Starting with the line that has "(319.28 s to 320.28 s)" and finishing with the line that has "Word for word: channel", set down each line below exactly. Pictures are not copied.
Data extracts START
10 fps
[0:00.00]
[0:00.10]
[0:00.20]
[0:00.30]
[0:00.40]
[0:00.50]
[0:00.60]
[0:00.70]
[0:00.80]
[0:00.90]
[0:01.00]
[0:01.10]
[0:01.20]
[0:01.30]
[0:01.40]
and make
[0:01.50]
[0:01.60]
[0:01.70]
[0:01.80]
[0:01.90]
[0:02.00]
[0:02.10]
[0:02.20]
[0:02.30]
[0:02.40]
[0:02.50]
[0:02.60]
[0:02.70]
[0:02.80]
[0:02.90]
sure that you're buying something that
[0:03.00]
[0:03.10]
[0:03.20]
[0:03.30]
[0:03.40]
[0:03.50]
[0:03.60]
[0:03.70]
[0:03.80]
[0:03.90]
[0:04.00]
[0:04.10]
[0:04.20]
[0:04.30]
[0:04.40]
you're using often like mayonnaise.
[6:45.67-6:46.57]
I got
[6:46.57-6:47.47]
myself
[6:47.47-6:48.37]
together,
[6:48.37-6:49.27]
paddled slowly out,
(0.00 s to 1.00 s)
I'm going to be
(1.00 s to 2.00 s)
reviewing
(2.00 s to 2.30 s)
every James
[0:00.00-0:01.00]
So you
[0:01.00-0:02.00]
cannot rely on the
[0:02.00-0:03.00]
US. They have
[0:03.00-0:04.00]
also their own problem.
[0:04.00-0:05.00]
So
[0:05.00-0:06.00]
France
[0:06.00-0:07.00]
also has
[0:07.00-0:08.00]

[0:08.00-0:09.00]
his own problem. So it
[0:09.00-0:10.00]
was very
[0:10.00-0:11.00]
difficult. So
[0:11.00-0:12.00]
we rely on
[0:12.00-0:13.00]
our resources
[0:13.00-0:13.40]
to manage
Data extracts END
Data extracts START
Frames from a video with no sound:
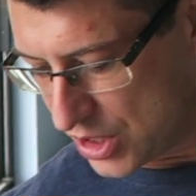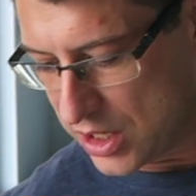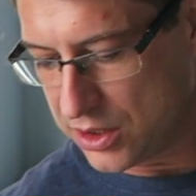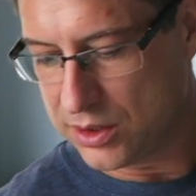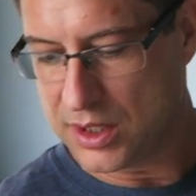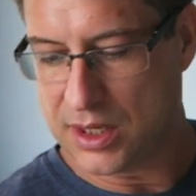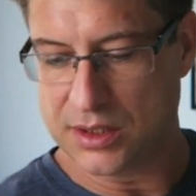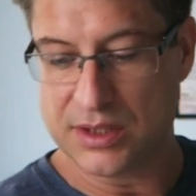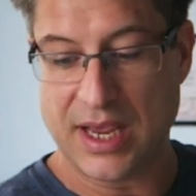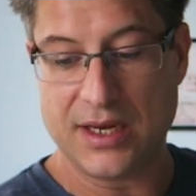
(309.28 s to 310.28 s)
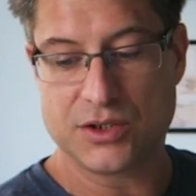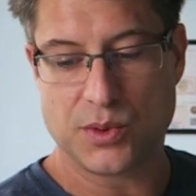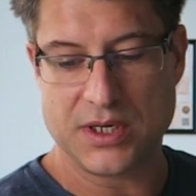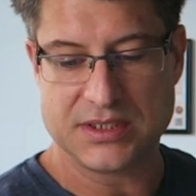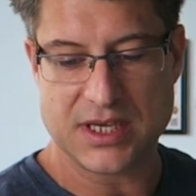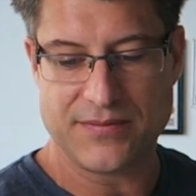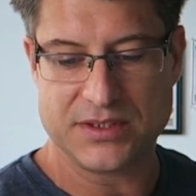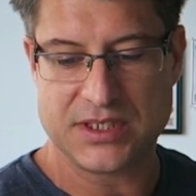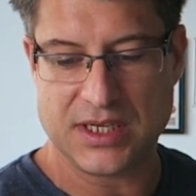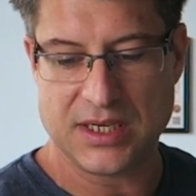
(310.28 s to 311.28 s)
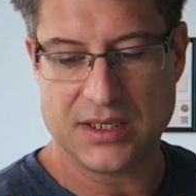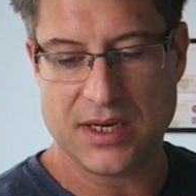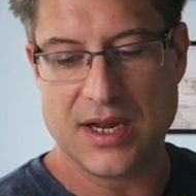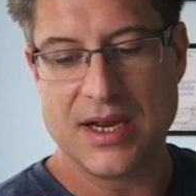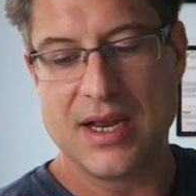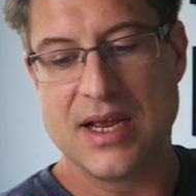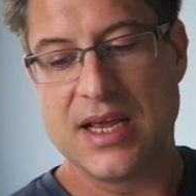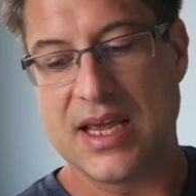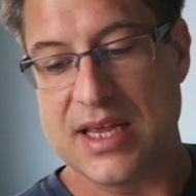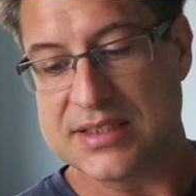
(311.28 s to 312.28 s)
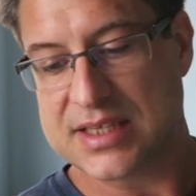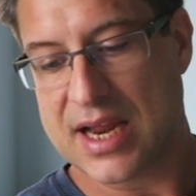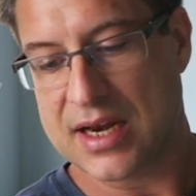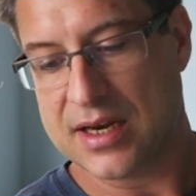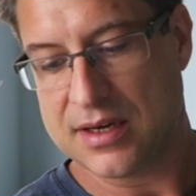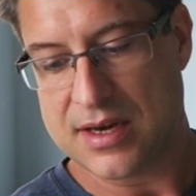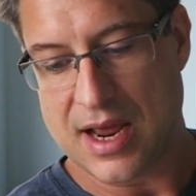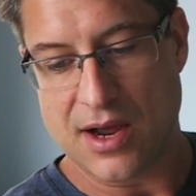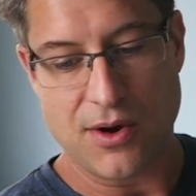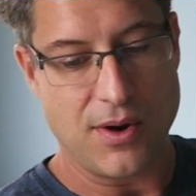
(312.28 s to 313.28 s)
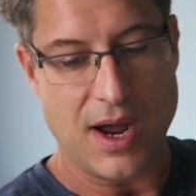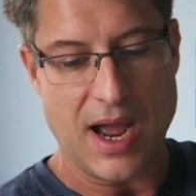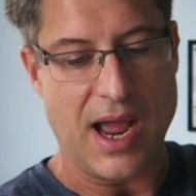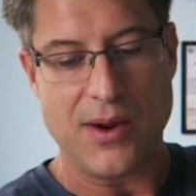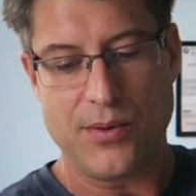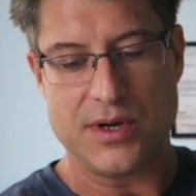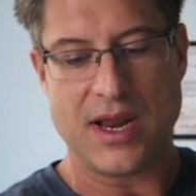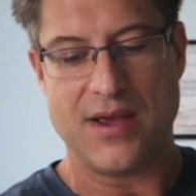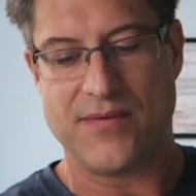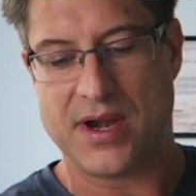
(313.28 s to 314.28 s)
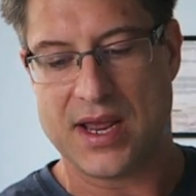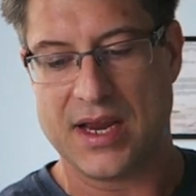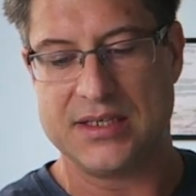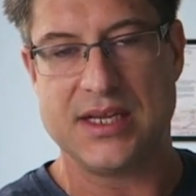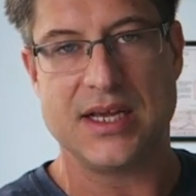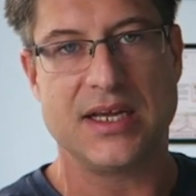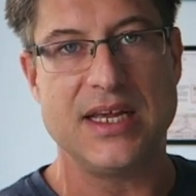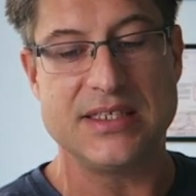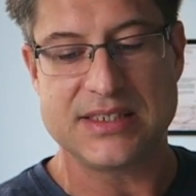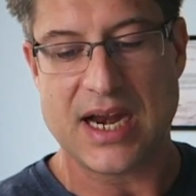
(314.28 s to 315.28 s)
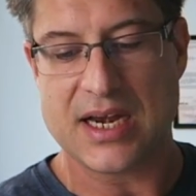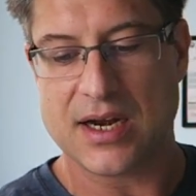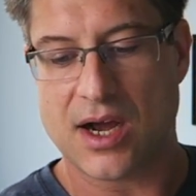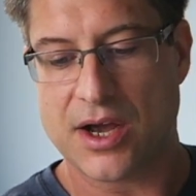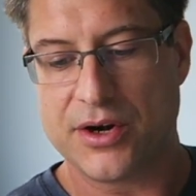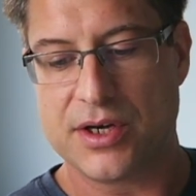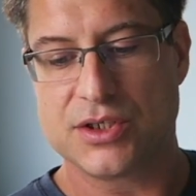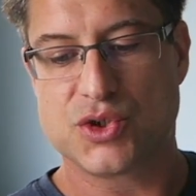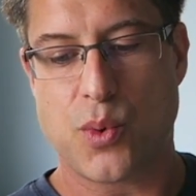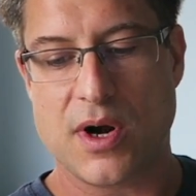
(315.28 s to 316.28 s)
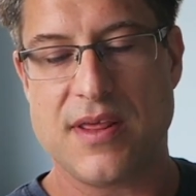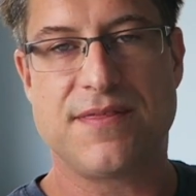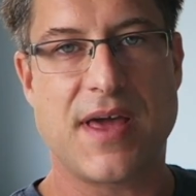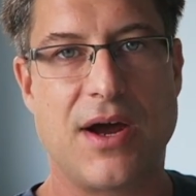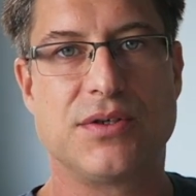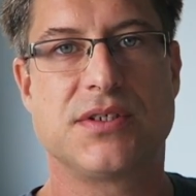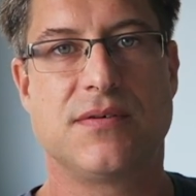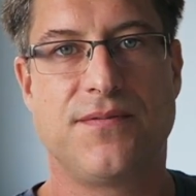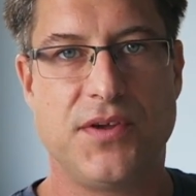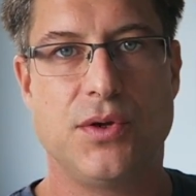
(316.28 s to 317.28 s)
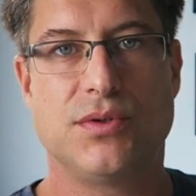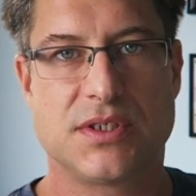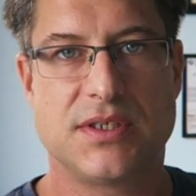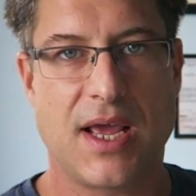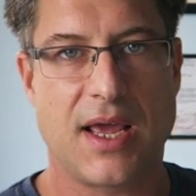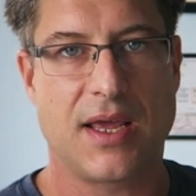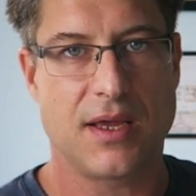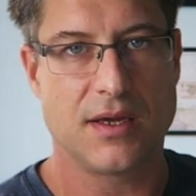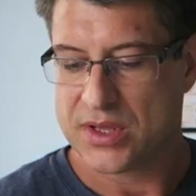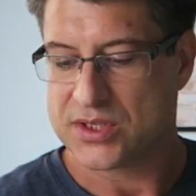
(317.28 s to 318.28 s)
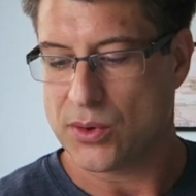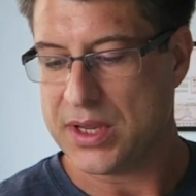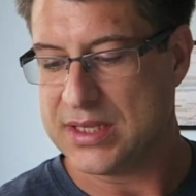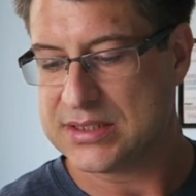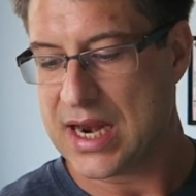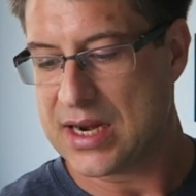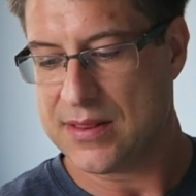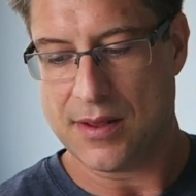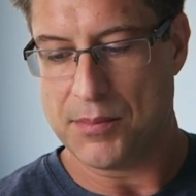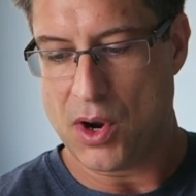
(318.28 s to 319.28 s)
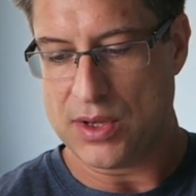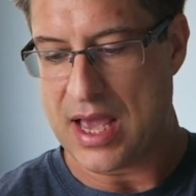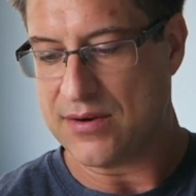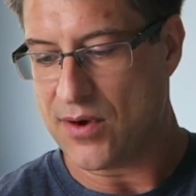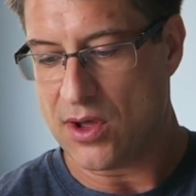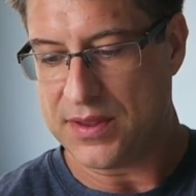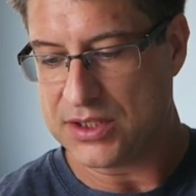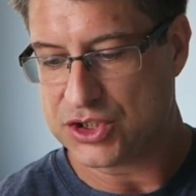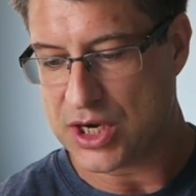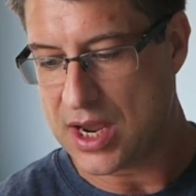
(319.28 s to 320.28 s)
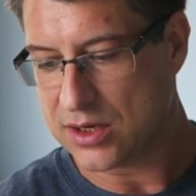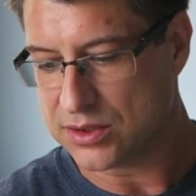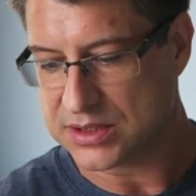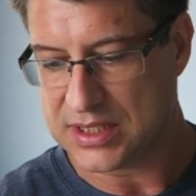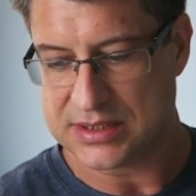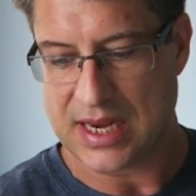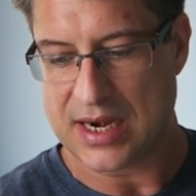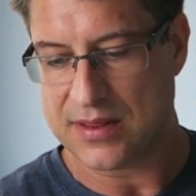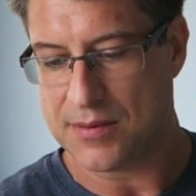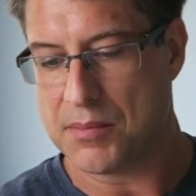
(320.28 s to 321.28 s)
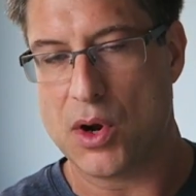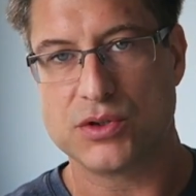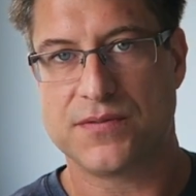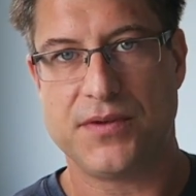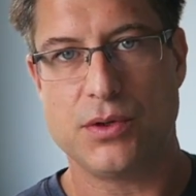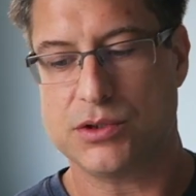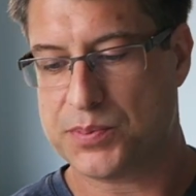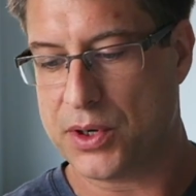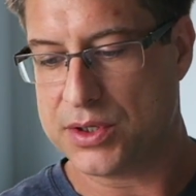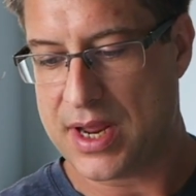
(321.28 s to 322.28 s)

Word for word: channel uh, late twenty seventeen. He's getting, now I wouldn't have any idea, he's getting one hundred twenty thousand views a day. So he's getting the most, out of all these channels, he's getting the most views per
Data extracts END
Data extracts START
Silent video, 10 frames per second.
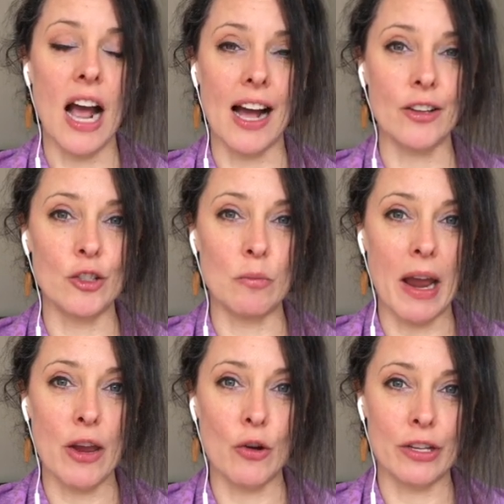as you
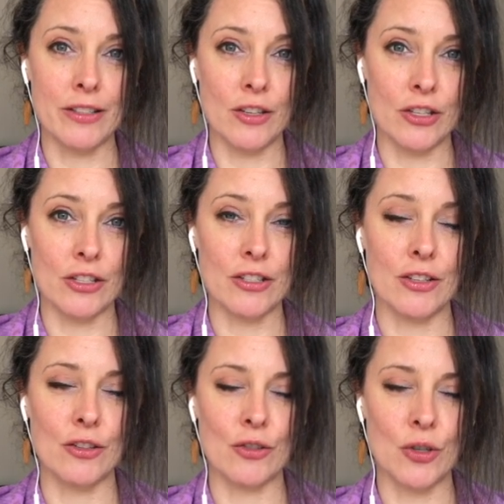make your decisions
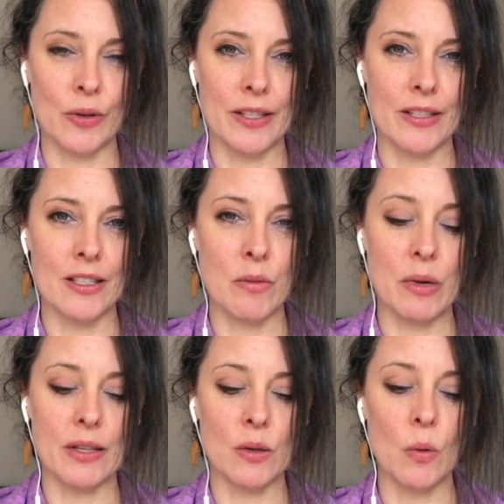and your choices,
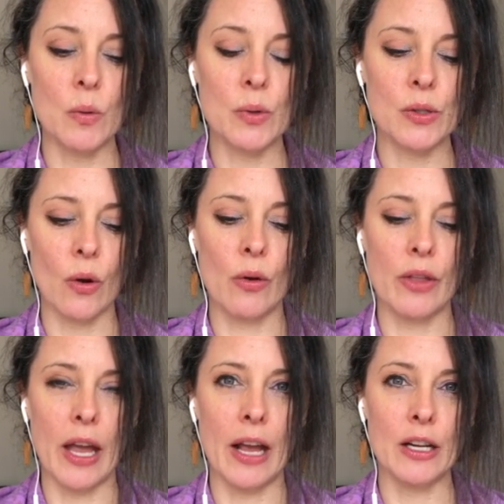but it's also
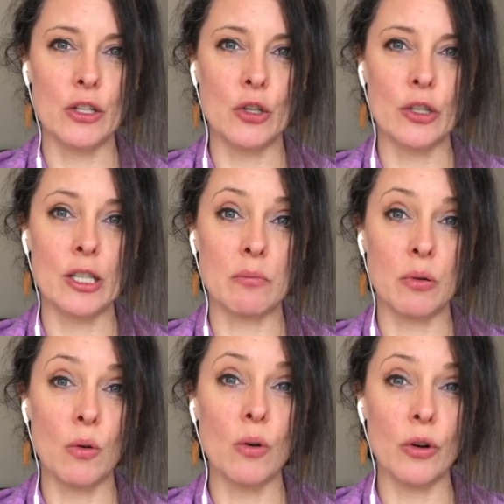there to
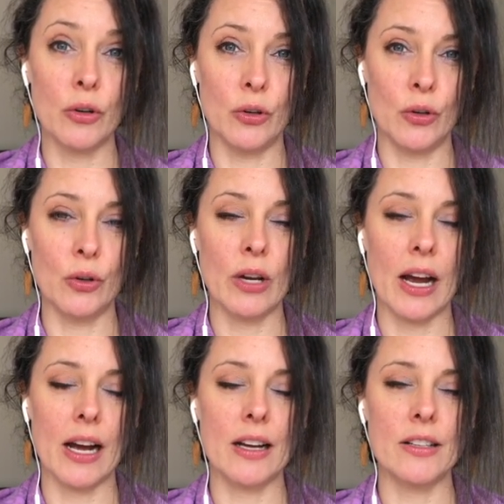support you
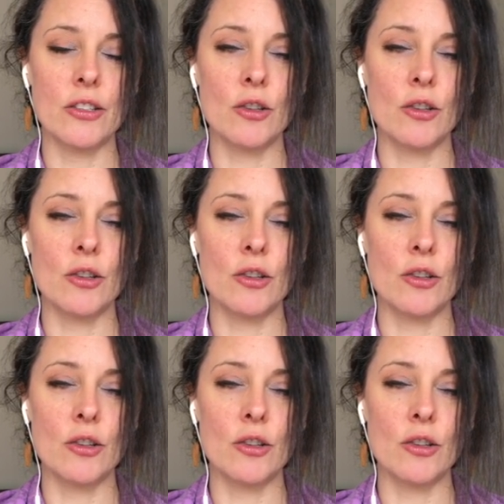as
Data extracts END
_Response area:_
(319.28 s to 320.28 s)
(320.28 s to 321.28 s)
(321.28 s to 322.28 s)

Word for word: channel uh, late twenty seventeen. He's getting, now I wouldn't have any idea, he's getting one hundred twenty thousand views a day. So he's getting the most, out of all these channels, he's getting the most views per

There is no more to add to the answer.